There are two current trends that stand out in the Canadian business sector: weakening profitability and lower asset turnover, indications that companies aren’t doing very well in using their assets to generate income. In recent fiscal quarters, cash flow also has become an issue.

Corporate Canada’s profitability problem has been an issue for at least a decade, a problem that is most evident in declining return on equity at many firms. In particular, non-financial industries are losing ground in generating sales from their assets.

Based on Statistics Canada’s latest quarterly reports on results for the non-financial sector, cash flow has been eroding, mostly due to weak sales and rising costs. The downward direction of these corporate results emphasizes the challenges for investors in a six-year-old bull market that is striving to renew itself.

A return on equity (ROE) of around 13% is widely accepted to be the lowest acceptable ROE. By that measure, Canadian businesses are struggling. ROE for non-financial businesses dropped to 9.3% in the year ended June 30, 2015, the latest period reported. Compare that to a high of 13.7% in the year ended June 30, 2006, and to 10.3% in calendar 2012. (See chart on the left, above.)

For the Canadian financial services sector (including insurance), ROE has dropped in the same four-quarter periods: down from 11.9% in June 2006 to 9.8% in June 2012 and to 9.3% in June 2015.

This sector produced net income of $18.1 billion in the quarter ended June 30, 2015, and $70.7 billion in the year ended June 30, 2015.

For the non-financial industries sectors, operating revenue in the quarter ended June 30, 2015, was $832 billion: for the year ended June 30, 2015, this metric was $4,429 billion. Net income in the quarter ended June 30, 2015, was $42.8 billion, for a four-quarter total of $171.1 billion.

Non-financial businesses are struggling with a decade-long decline in turnover (the ratio of annual sales to total assets).

In the year ended June 30, 2006, non-financial businesses generated $1.07 in annual sales for each $1 in assets.
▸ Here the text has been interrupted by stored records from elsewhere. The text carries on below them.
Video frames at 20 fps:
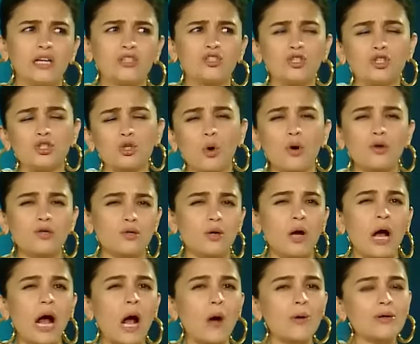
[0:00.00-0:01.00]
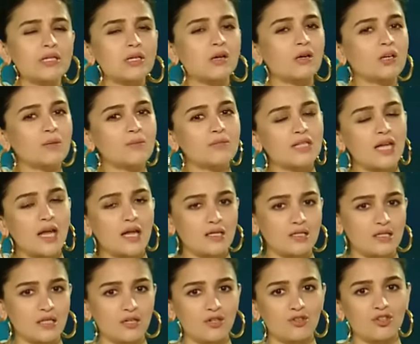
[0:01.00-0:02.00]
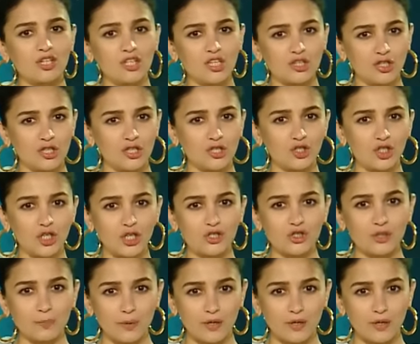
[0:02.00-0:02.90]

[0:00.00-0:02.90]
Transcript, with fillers: it just shows how a circumstance can really, really change aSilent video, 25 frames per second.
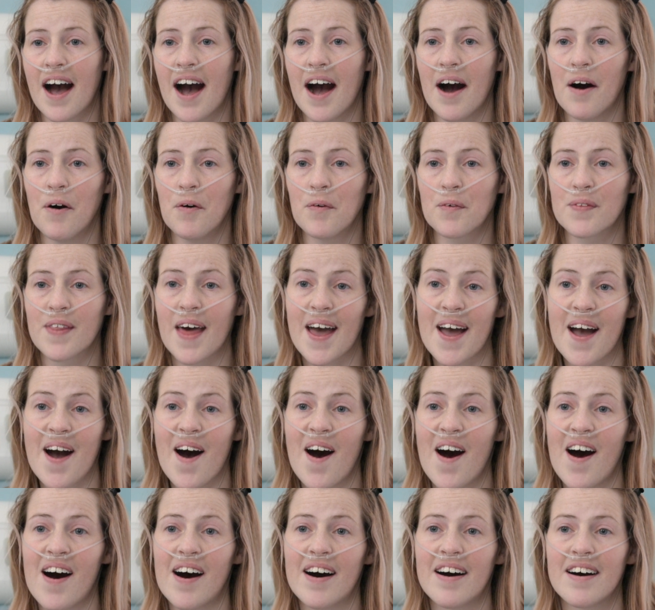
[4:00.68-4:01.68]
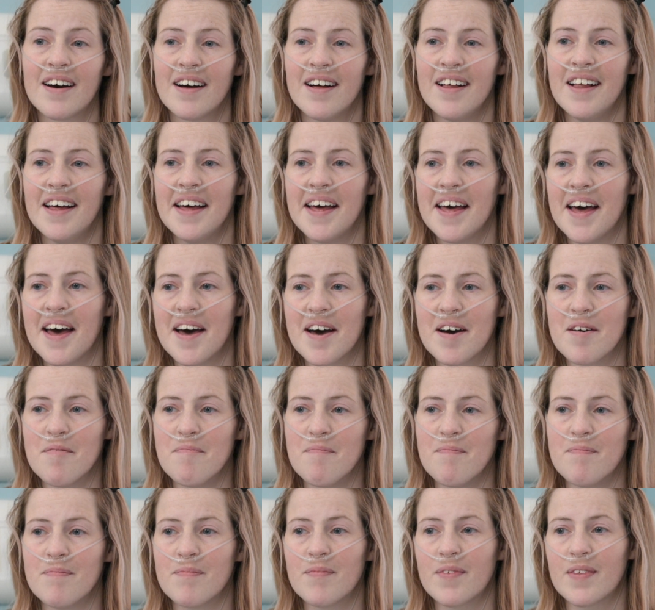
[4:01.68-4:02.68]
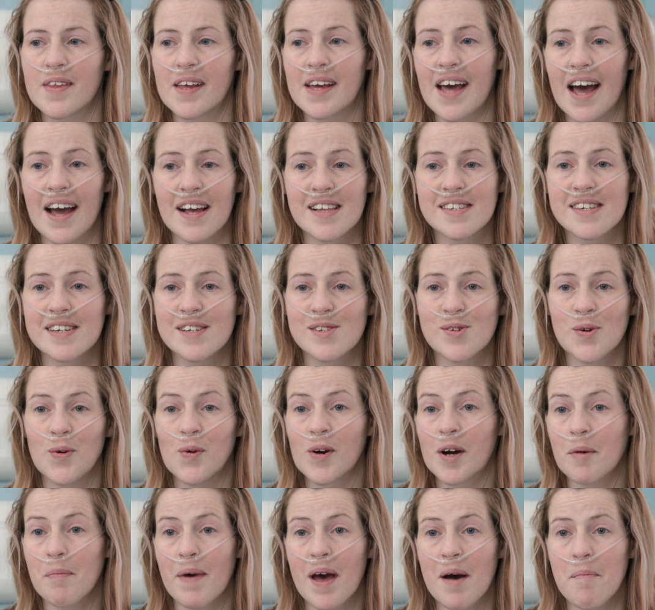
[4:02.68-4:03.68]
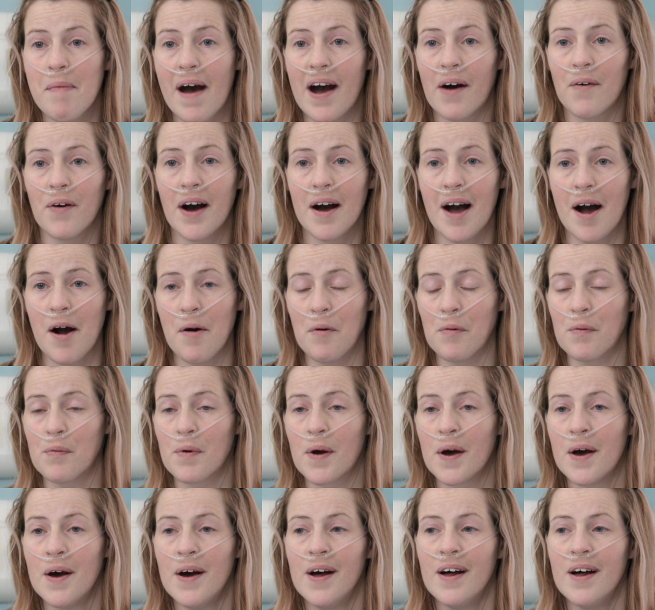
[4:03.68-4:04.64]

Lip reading: how they are, getting to talk a bit about how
That ratio since has dropped year by year to 75¢ in sales per $1 of assets in the year ended June 30, 2015. (See chart on the right, above).

However, while profit-making ability has weakened, corporate Canada’s balance sheet has become a bit stronger.

This is indicated by the ratio of equity to assets. Among non-financial businesses, equity rose to equal 42% of assets in calendar 2012. The ratio stayed at that level in the year ended June 30, 2015. This ratio was 39% in the year ended June 30, 2006.

There was similar improvement in the financial services sector. Among those firms, equity rose to 14.2% of assets in the year ended June 30, 2015, up from 13.5% in calendar 2012 and 13.2% in the year ended June 30, 2012.

On the other hand, cash flow has become a recent problem. For non-financial businesses, cash flow peaked at $241 billion in calendar 2012. In the year ended June 30, 2015, cash flow totalled $193 billion. That is a slight improvement from a low of $185 billion in the year ended March 31, 2014.

The cash-flow problem also occurs in the financial services sector, in which the stock-in-trade is cash. Mind you, this sector’s cash flows are more volatile. In the year ended June 30, 2015, this sector’s cash flow dropped to $22 billion, vs a high of $90 billion in the year ended June 30, 2014.

However, despite dropping cash flow, cash dividends in both the financial services and non-financial sectors have been growing handsomely. Since mid-2012, non-financial four-quarter dividend payments have climbed by 38% to June 30, 2015, while cash flow dropped by 20%. In the financial services sector, dividends increased by 17% in the same period, vs a 47% drop in cash flow.

Lower cash flow continues a weakening trend in the debt service coverage ratio. In the year ended June 30, 2006, cash flow available to service debt equalled 33% of non-financial industries’ total debt.

That level was the high point for non-financial industries since 2000. In the year ended June 30, 2015, this group’s debt service coverage ratio dropped to a new low of 18%.

There is a similar dropping trend in the financial services sector. In 2003, cash flow equalled 69% of debt. Through 2013 and 2014 and continuing into 2015, four-quarter cash flow to June 30, 2015, has been almost equal to the sector’s total debt.

Manufacturing, the largest of the non-financial sectors, also shows these trends. The sector shows a particularly marked drop in capital spending – a 61% plunge since the year ended June 30, 2013.

However, in oil and gas, capital spending continued to rise to a record high of $63.8 billion in the year ended March 31, 2015. In the subsequent quarter, that metric dropped by 16%.

Cash flow in these two sectors has held up so far, remaining above the recent low reached in the year ended Dec. 31, 2013. But negative return on equity and negative profit margins in the year ended March 31, 2015, reveal those sectors’ plight.

In retailing, asset turnover continues to drop. The sales/asset ratio dropped below 2.0 times in the year ended June 30, 2015. Ten years ago, retail sales were more than 2.5 times average assets.